Find the line containing "(1313.60 s to 1314.60 s)" in the material below, then please transcribe it and each line after it exactly, without the pictures.

++++++++

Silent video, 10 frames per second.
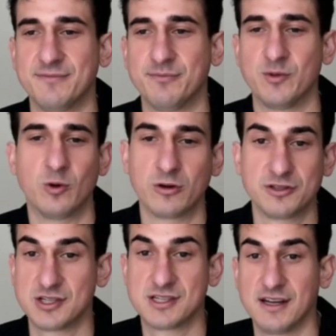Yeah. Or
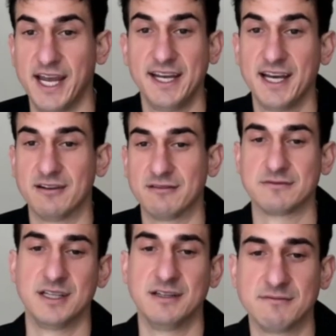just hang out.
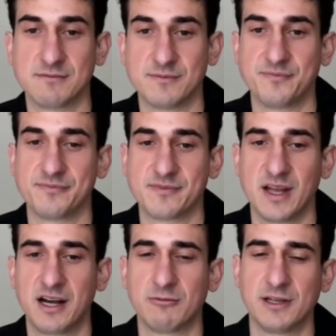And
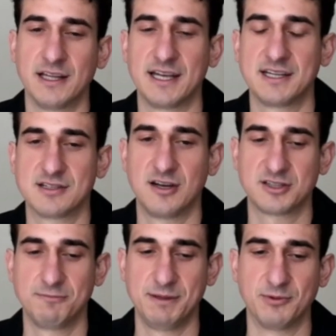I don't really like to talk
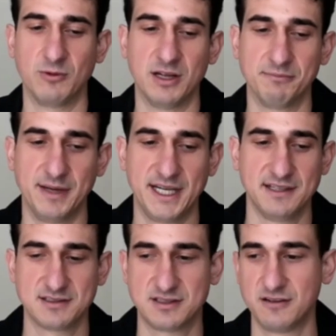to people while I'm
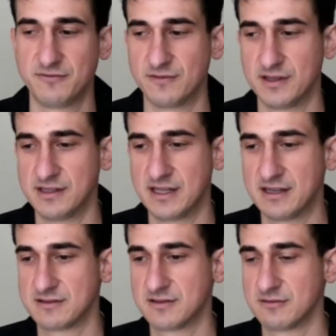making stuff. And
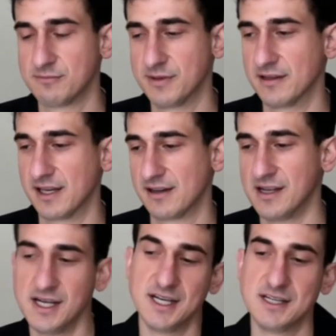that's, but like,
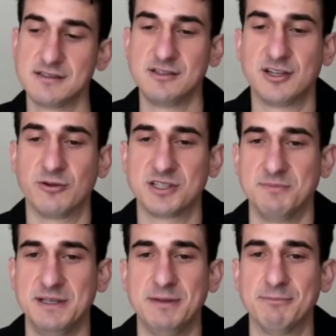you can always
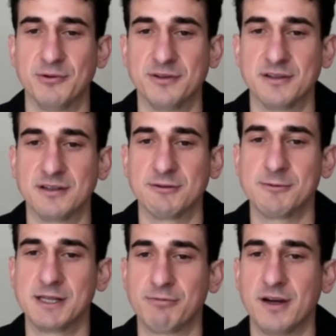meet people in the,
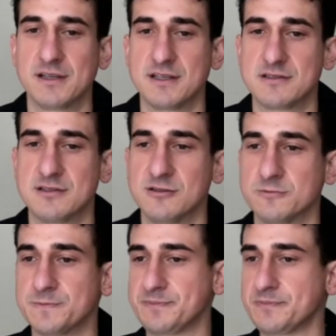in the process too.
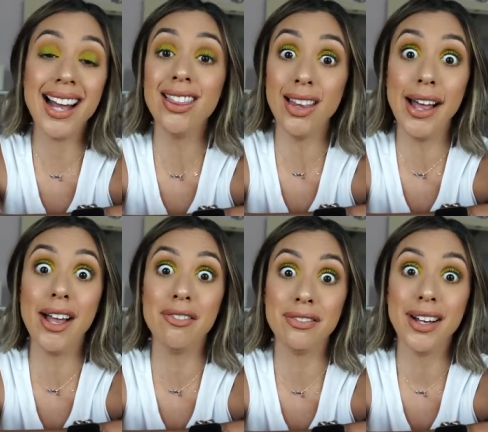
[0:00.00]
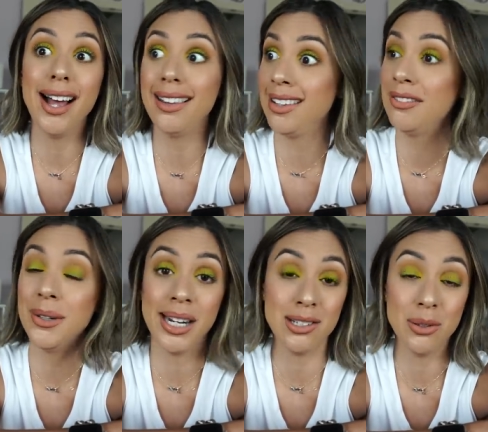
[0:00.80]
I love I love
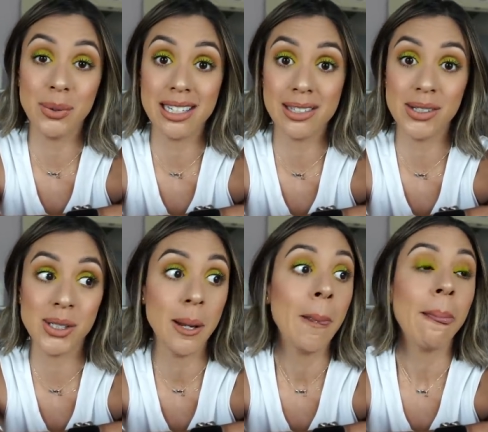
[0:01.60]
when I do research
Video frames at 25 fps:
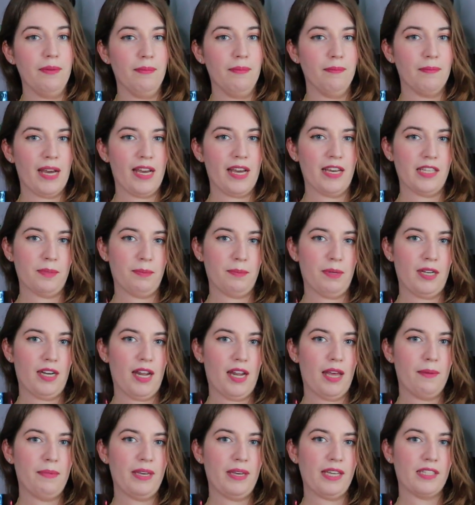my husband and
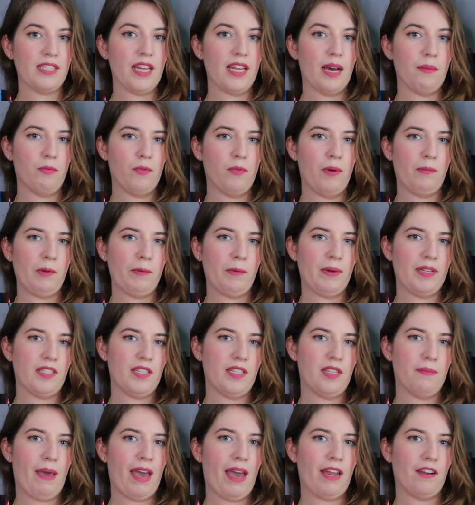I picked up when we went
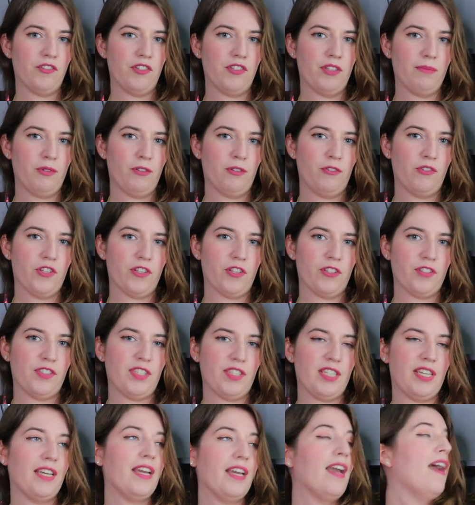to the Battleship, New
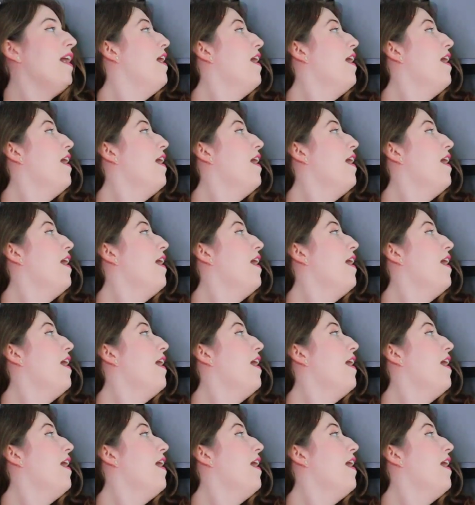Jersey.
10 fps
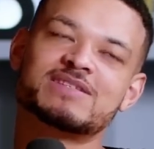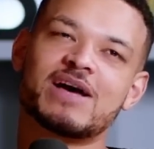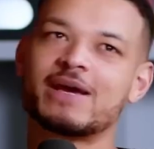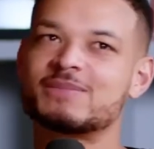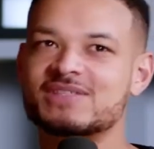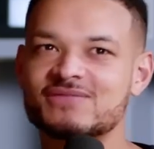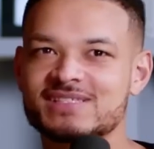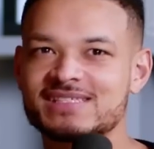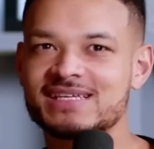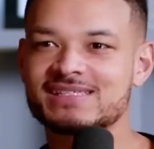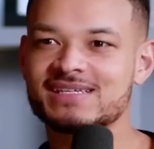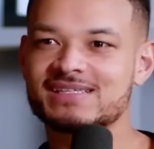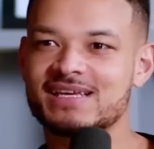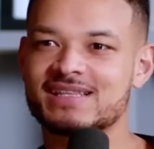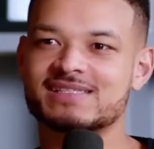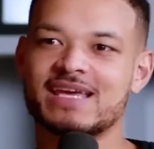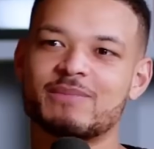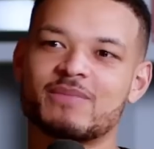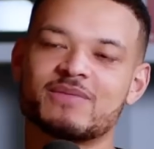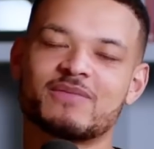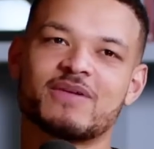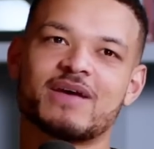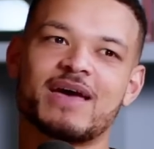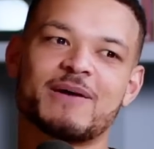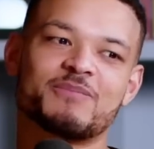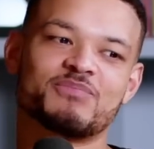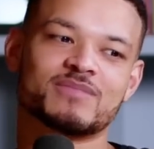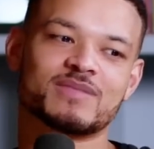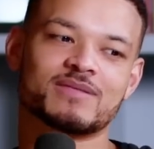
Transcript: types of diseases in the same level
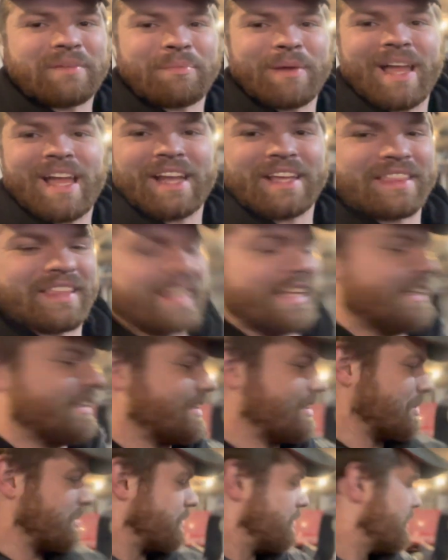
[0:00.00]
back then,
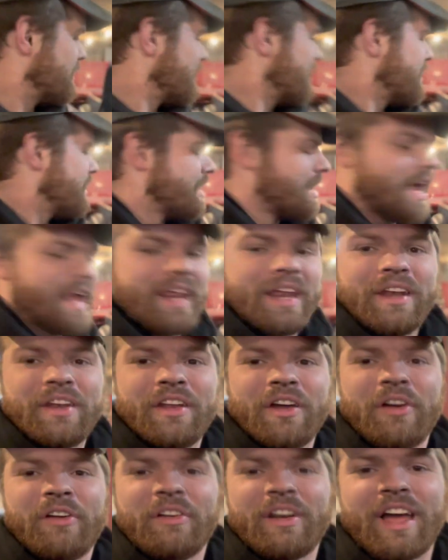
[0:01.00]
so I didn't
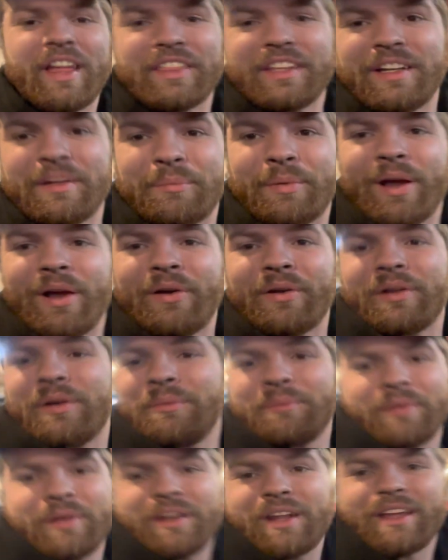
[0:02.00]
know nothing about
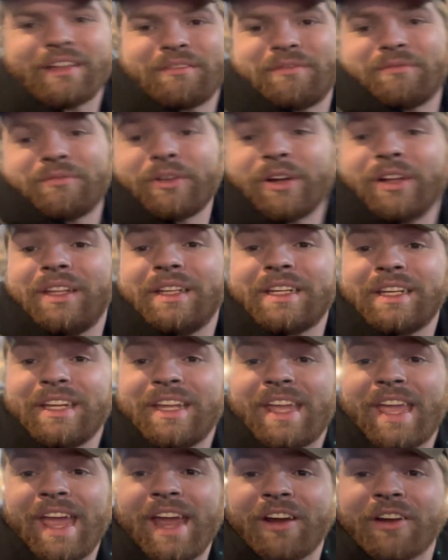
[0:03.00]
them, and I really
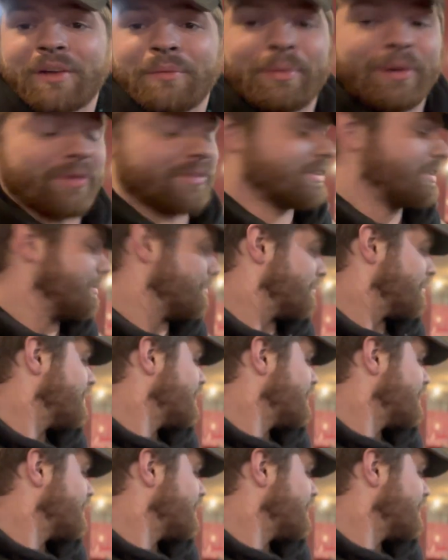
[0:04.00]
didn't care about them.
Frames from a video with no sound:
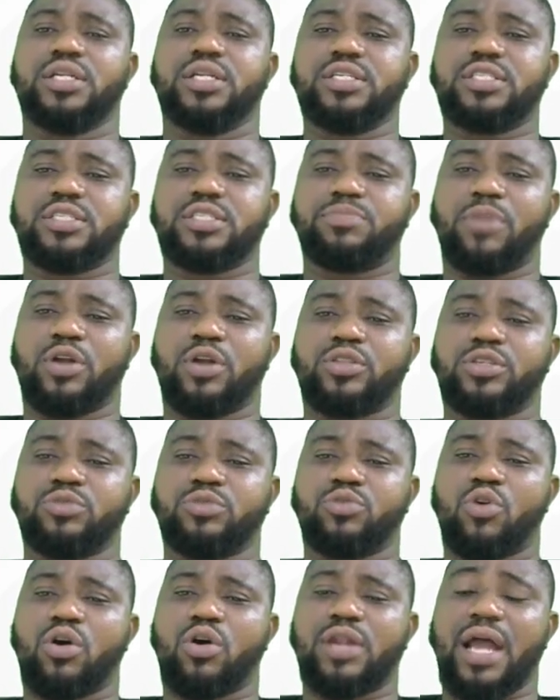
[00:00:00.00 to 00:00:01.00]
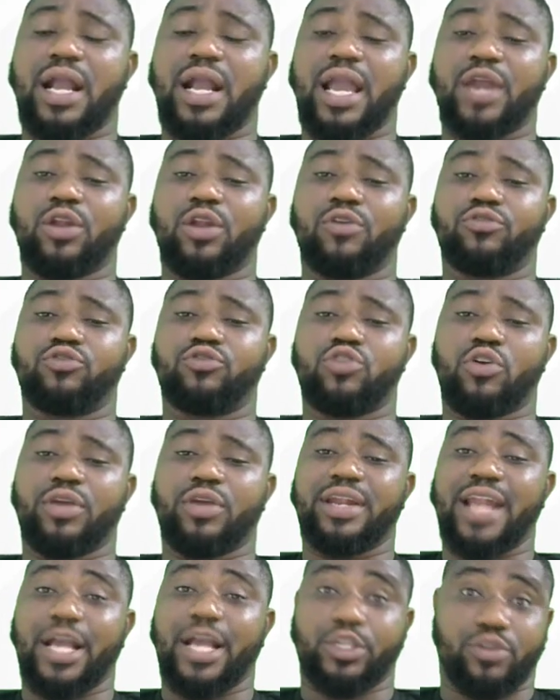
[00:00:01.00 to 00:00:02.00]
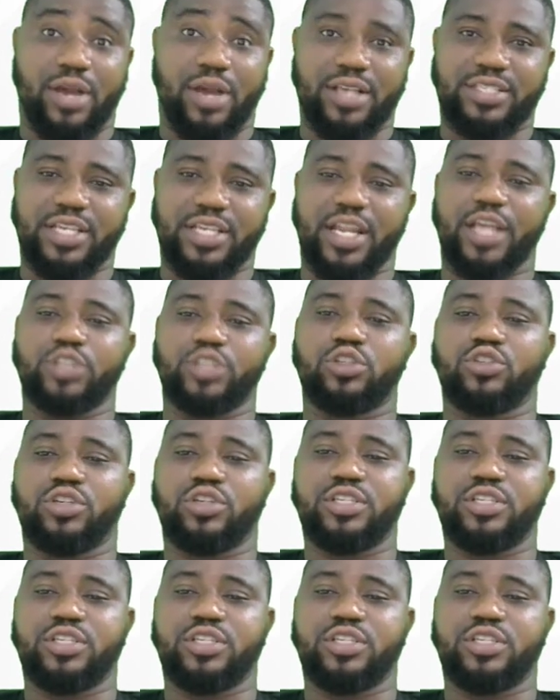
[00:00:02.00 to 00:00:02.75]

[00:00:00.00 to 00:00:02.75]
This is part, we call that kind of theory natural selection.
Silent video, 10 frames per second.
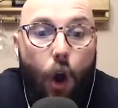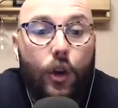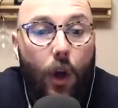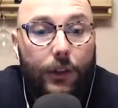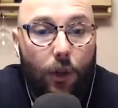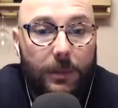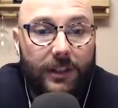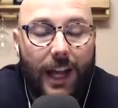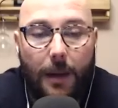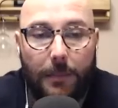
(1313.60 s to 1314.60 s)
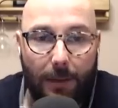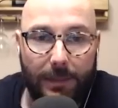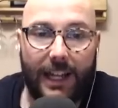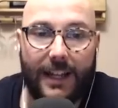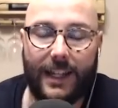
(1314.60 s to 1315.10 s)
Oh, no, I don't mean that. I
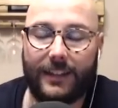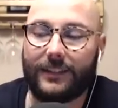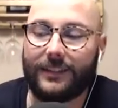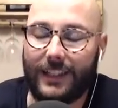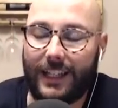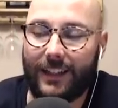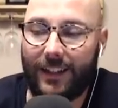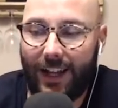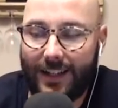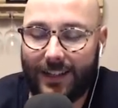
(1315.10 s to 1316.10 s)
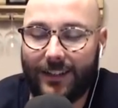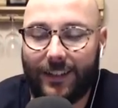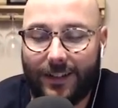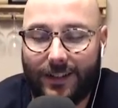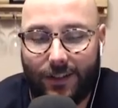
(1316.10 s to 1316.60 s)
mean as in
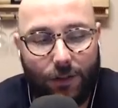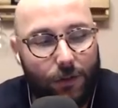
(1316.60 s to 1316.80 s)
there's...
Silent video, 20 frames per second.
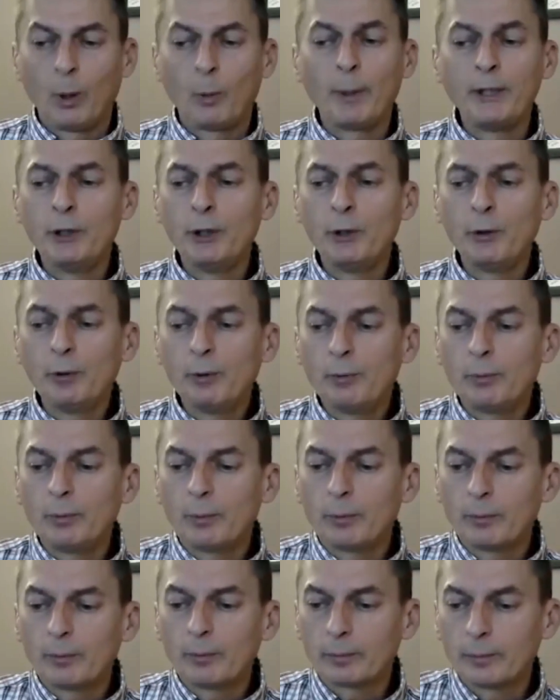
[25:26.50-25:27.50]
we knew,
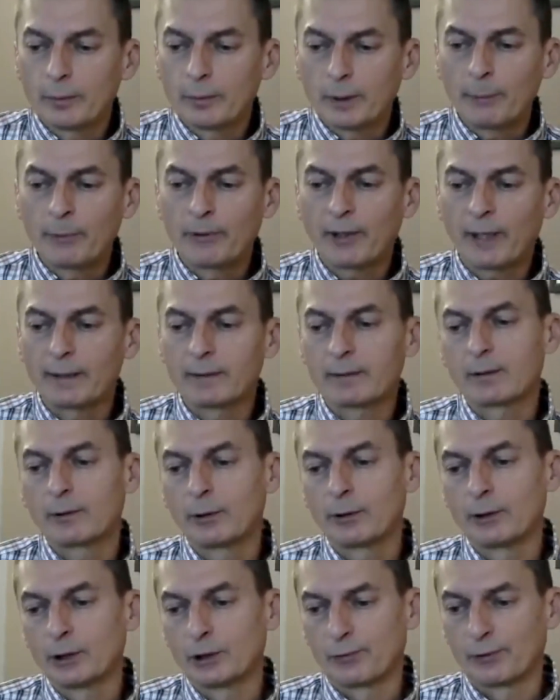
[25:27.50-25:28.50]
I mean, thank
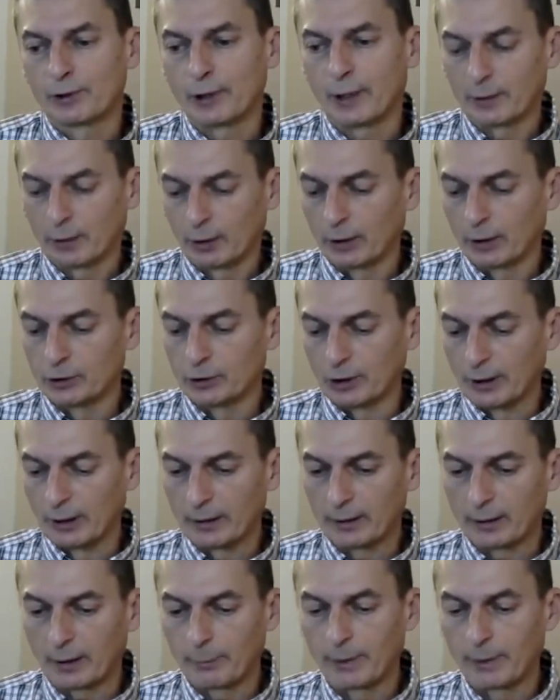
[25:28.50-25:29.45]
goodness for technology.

++++++++

◆ REPLY TO THE TASK:
(1313.60 s to 1314.60 s)
(1314.60 s to 1315.10 s)
Oh, no, I don't mean that. I
(1315.10 s to 1316.10 s)
(1316.10 s to 1316.60 s)
mean as in
(1316.60 s to 1316.80 s)
there's...
Silent video, 20 frames per second.
[25:26.50-25:27.50]
we knew,
[25:27.50-25:28.50]
I mean, thank
[25:28.50-25:29.45]
goodness for technology.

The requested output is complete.